ACK. As Mariusz pointed out we already do some shenanigans for Oracle -- so maybe Oracle does server-side bindings as well? Still I wouldn't surprised if Postgresql is stricter and complains about more things :) But with psycopg3 using server-side bindings we might have more motivation to fix this than for Oracle -- though I think everyone would benefit from named params if we manage to do this. I am just not sure if we can do this easily, we might have to support a mix of %s and %(name) in queries for a while or so :/

As for psycopg2 style parameter bindings: Yes psycopg3 supports this since 3.1 https://www.psycopg.org/psycopg3/docs/advanced/cursors.html#client-side-binding-cursors and those should bring it back to a more psycopg2 like behavior.
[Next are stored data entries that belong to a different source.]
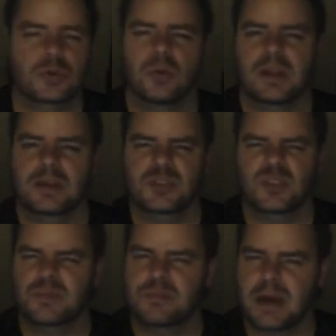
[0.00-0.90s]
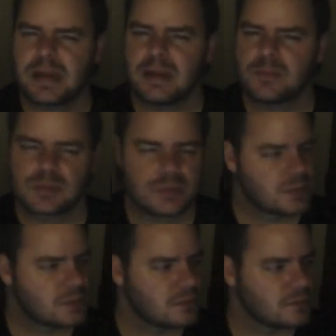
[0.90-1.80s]
all they could sort of make out was
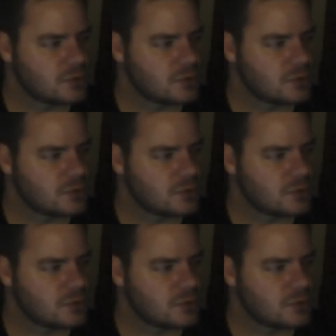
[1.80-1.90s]
this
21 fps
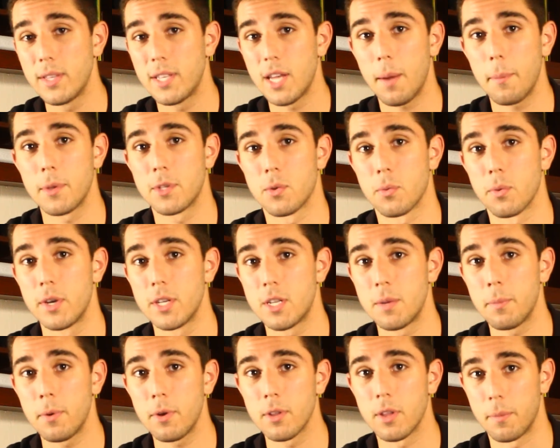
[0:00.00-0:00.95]
time it's
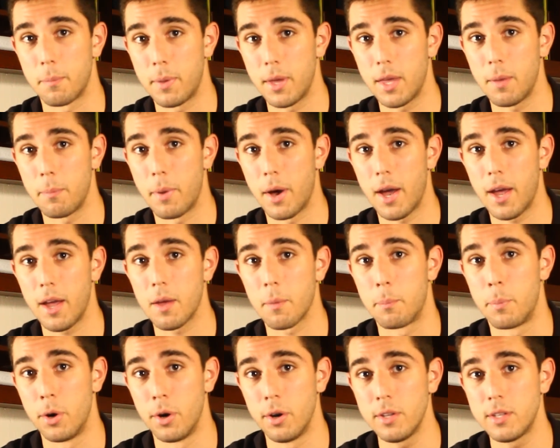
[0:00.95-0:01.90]
reasonable to be buying
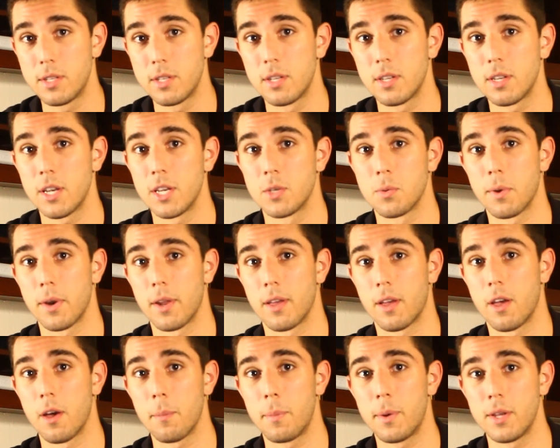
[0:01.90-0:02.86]
puts is when a
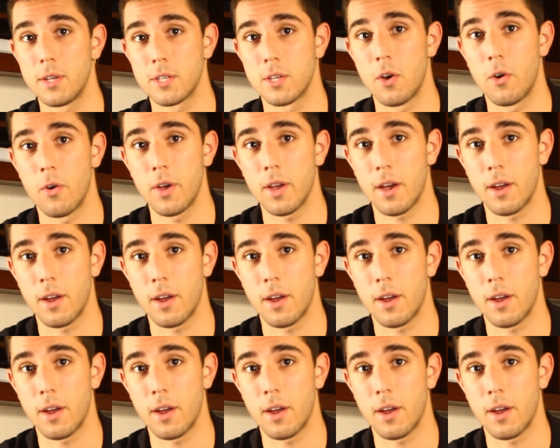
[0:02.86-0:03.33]
company is going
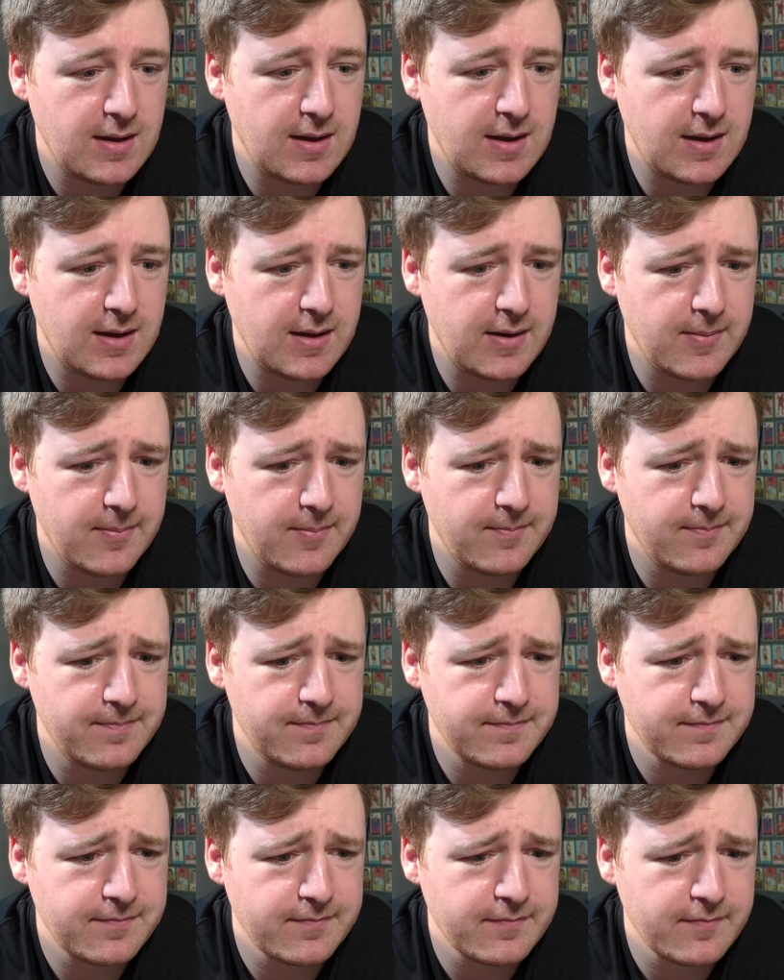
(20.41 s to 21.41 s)
Um,
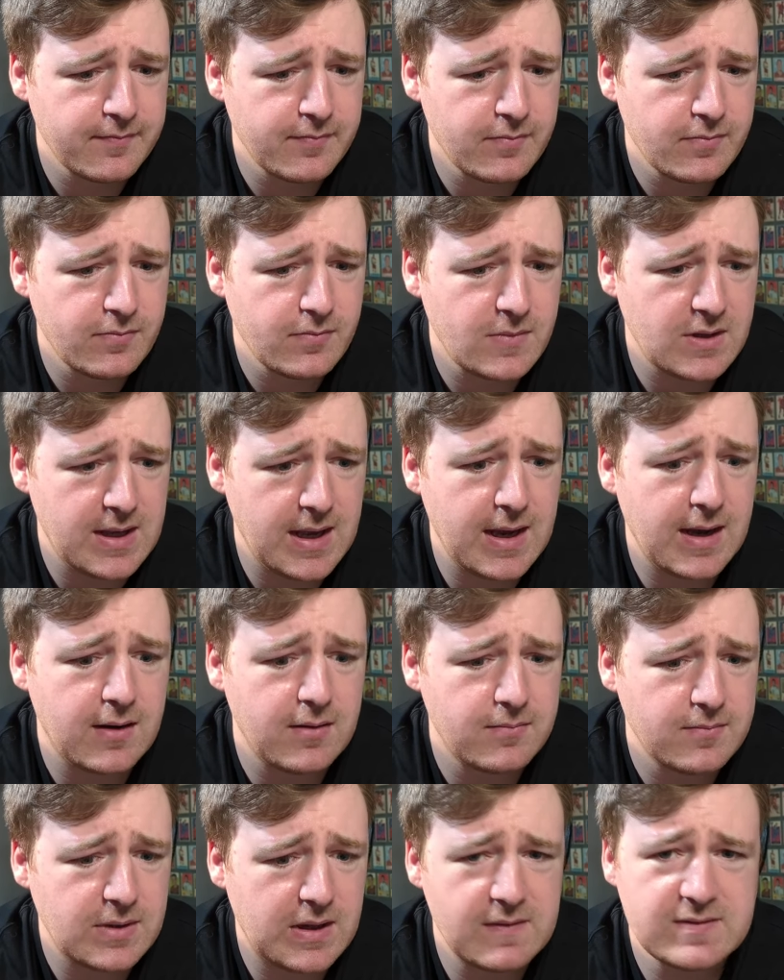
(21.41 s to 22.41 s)
yeah,
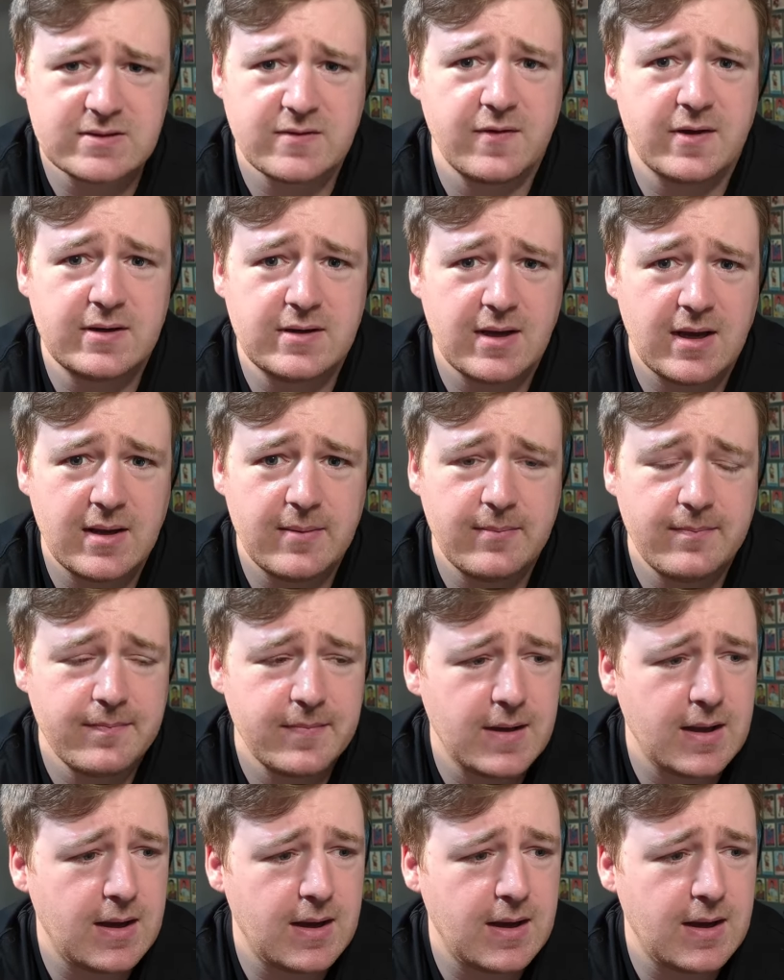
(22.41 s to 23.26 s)
that was a fun time.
This was to be my escape hatch all along ;) We still might need a fix or two in Django itself since I am not 100% sure that the geo adapters might work fully in "text"-mode which is required for client-side bindings.
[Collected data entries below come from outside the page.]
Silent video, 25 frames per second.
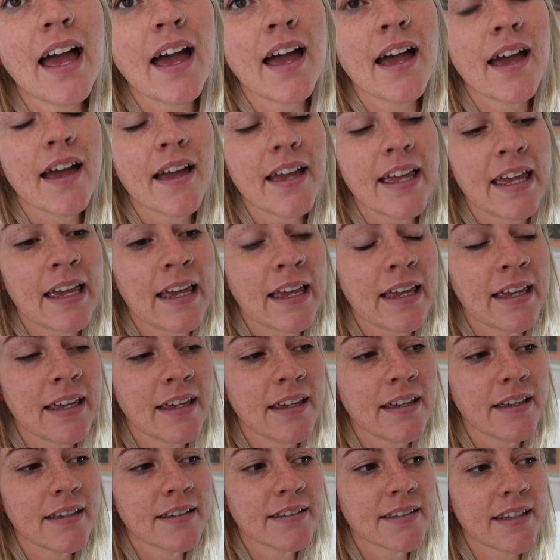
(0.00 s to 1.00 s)
It
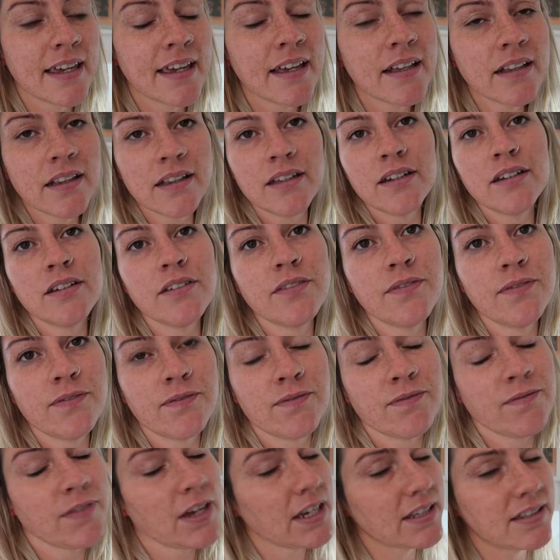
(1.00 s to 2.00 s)
is England
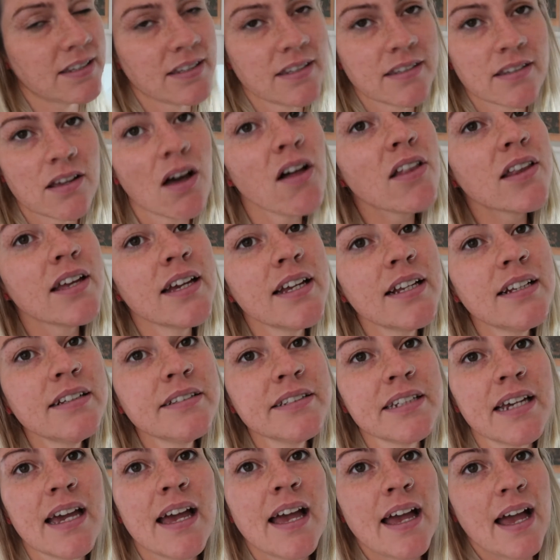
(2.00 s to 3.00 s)
versus
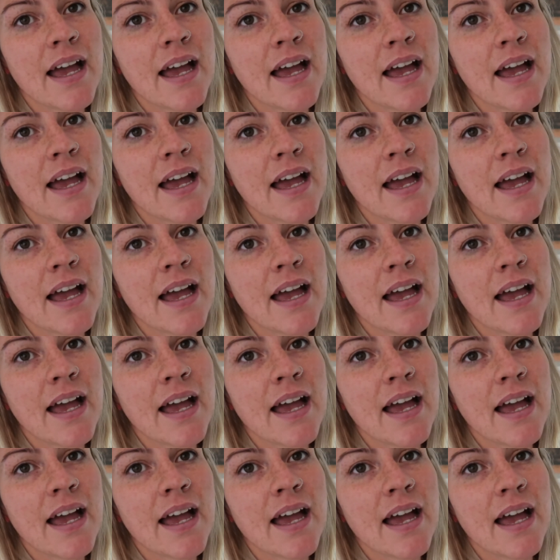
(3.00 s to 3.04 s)
Scotland,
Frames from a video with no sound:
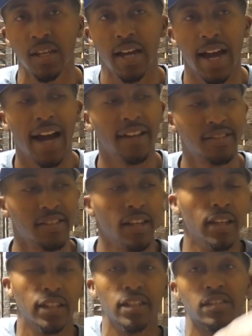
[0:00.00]
I'd
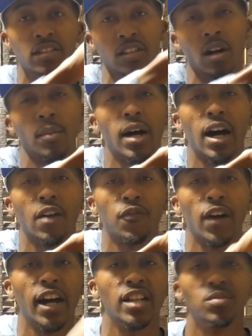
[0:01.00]
say get the Yamaha
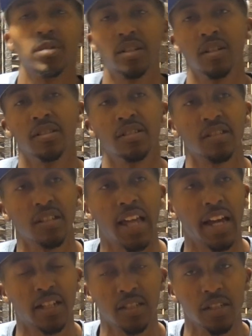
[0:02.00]
Hs5s because it's a
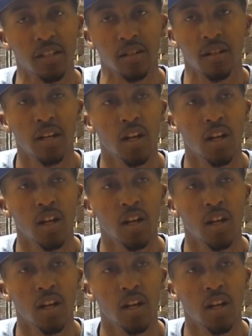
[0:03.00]
lot clearer.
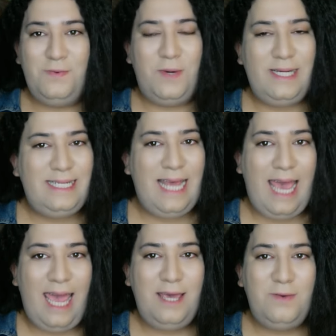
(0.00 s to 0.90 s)
one
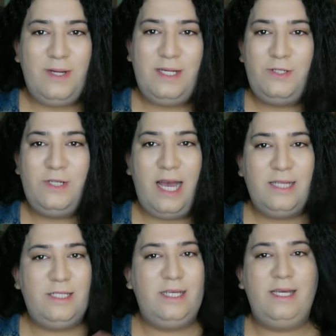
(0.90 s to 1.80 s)
day, one introduction,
comment:12 by Florian Apolloner, 23 months ago

If my tests didn't fail me, this allows us to switch to client-side binding cursors again while enabling the server-side binding via OPTIONS:

  • django/db/backends/postgresql/base.py

    diff --git a/django/db/backends/postgresql/base.py b/django/db/backends/postgresql/base.py
    index 17a3c7a377..ccf483cebf 100644
    a b class DatabaseWrapper(BaseDatabaseWrapper):  
    222222            conn_params = {**settings_dict["OPTIONS"]}
    223223
    224224        conn_params.pop("assume_role", None)
     225        conn_params.pop("server_side_binding", None)
    225226        conn_params.pop("isolation_level", None)
    226227        if settings_dict["USER"]:
    227228            conn_params["user"] = settings_dict["USER"]
    class DatabaseWrapper(BaseDatabaseWrapper):  
    268269        connection = self.Database.connect(**conn_params)
    269270        if set_isolation_level:
    270271            connection.isolation_level = self.isolation_level
    271         if not is_psycopg3:
     272        if is_psycopg3:
     273            connection.cursor_factory = (
     274                ServerBindingCursor if options.get("server_side_binding") else Cursor
     275            )
     276        else:
    272277            # Register dummy loads() to avoid a round trip from psycopg2's
    273278            # decode to json.dumps() to json.loads(), when using a custom
    274279            # decoder in JSONField.
    275280            psycopg2.extras.register_default_jsonb(
    276281                conn_or_curs=connection, loads=lambda x: x
    277282            )
    278         connection.cursor_factory = Cursor
     283            connection.cursor_factory = Cursor
    279284        return connection
    280285
    281286    def ensure_timezone(self):
    class DatabaseWrapper(BaseDatabaseWrapper):  
    436441
    437442if is_psycopg3:
    438443
    439     class Cursor(Database.Cursor):
    440         """
    441         A subclass of psycopg cursor implementing callproc.
    442         """
    443 
     444    class CursorMixin:
    444445        def callproc(self, name, args=None):
    445446            if not isinstance(name, sql.Identifier):
    446447                name = sql.Identifier(name)
    if is_psycopg3:  
    457458            self.execute(stmt)
    458459            return args
    459460
     461    class ServerBindingCursor(CursorMixin, Database.Cursor):
     462        pass
     463
     464    class Cursor(CursorMixin, Database.ClientCursor):
     465        pass
     466
    460467    class CursorDebugWrapper(BaseCursorDebugWrapper):
    461468        def copy(self, statement):
    462469            with self.debug_sql(statement):

comment:13 by Mariusz Felisiak, 23 months ago

Has patch: set
Owner: changed from nobody to Mariusz Felisiak
Status: newassigned

comment:14 by Mariusz Felisiak <felisiak.mariusz@…>, 23 months ago

In c8a7605:

Refs #34255 -- Bumped required psycopg version to 3.1.8.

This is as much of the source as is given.